Sunday, August 18, 2013

Creating a character model

I've already made several human character models in the past that I used to evaluate game mechanics and whatnot, but I I decided that it's about time to get a functional and visually acceptable model working. It's kind of complicated to explain, hence the topic getting its own post.

Originally the character model was bare and lacked any clothes, so one of the first things I did to fix that was create pieces of clothing to attach to the player. The idea was simple: model pieces of clothing large enough to conceal the player's body and attach them to the player. It's kind of like drawing a solid black shirt over an equally black stick figure- the clothing hides the body. However, this technique was somewhat complicated because each article of clothing needed to be made up of multiple pieces. A shirt for example needed to be made up of five pieces: one part for the torso, one for the left forearm, one for the right forearm, one for the left lower arm, and one for the right lower arm. Why? Because the shirt pieces don't actually move on their own... they attach to each section of the player, the player moves, and the clothing pieces move based on what the player does.

Shorts modeled in Blender. It's made up of 3 pieces... one piece attaches to the player's hip and the other two to attach to each of the player's upper legs. The pieces are arranged so that they can be directly attached to the player's bone structure without needing their position changed.

I decided not to use the above technique because it was slow to model and align clothing pieces up to the player correctly. Instead, I tried using a different and slightly more complicated technique that involved the use of four different "actor" models - models that can be animated. The four actors are the player's shirt, the skin underneath the player's shirt, the player's pants, and the skin underneath the player's pants. It's one of those things that are better explained by a picture I suppose.

The model on the far left is the player's upper torso and is not used in the game. The middle model is that of the player's shirt and the on on the far right is its skin.
How the two upper body sections would appear in-game. Note that I chose the color scheme, the player is not actually an alien.
The player model as a combination of four actors.

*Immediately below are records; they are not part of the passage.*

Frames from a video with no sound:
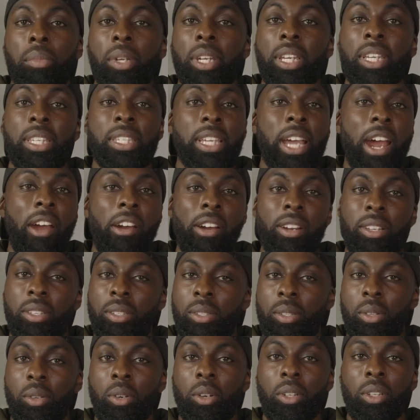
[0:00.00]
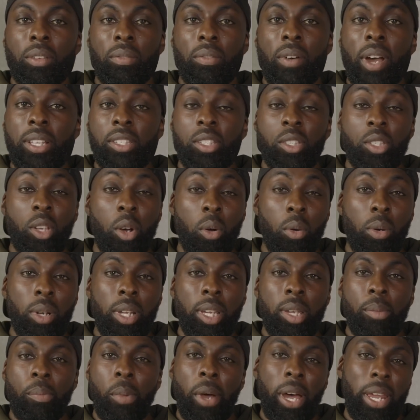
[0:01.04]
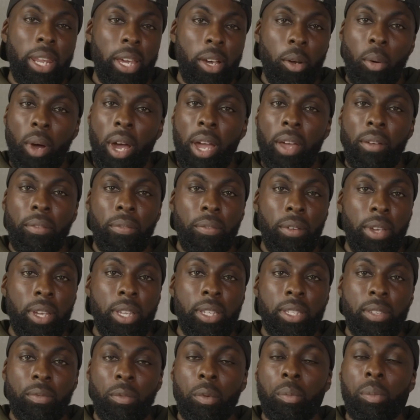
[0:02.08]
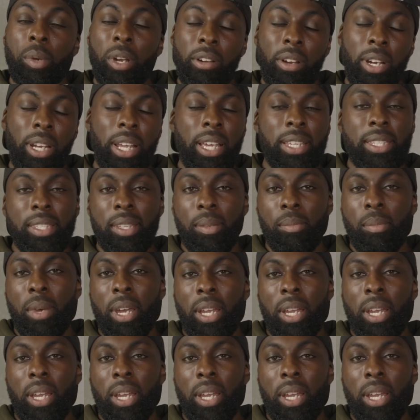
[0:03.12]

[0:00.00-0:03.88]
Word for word: But these characters are not defined solely by their quiet fears of appearing less than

So why four models? Well, actors can only be one color (the function of Panda3D that allows the creation of multicolored actors, egg-optchar, doesn't seem to work), so there's that. I also did not combine the skin actors together (the arms and legs) because if the player wanted to change from shorts to long pants in the game the changes involved could become complicated fairly quickly.

With the main body created, everything else the character needs can be simply attached to the body.

Venture Programming
The head, gloves, and shoes when attached to the player. Once I find the facial features I created a while back I will add those on as well.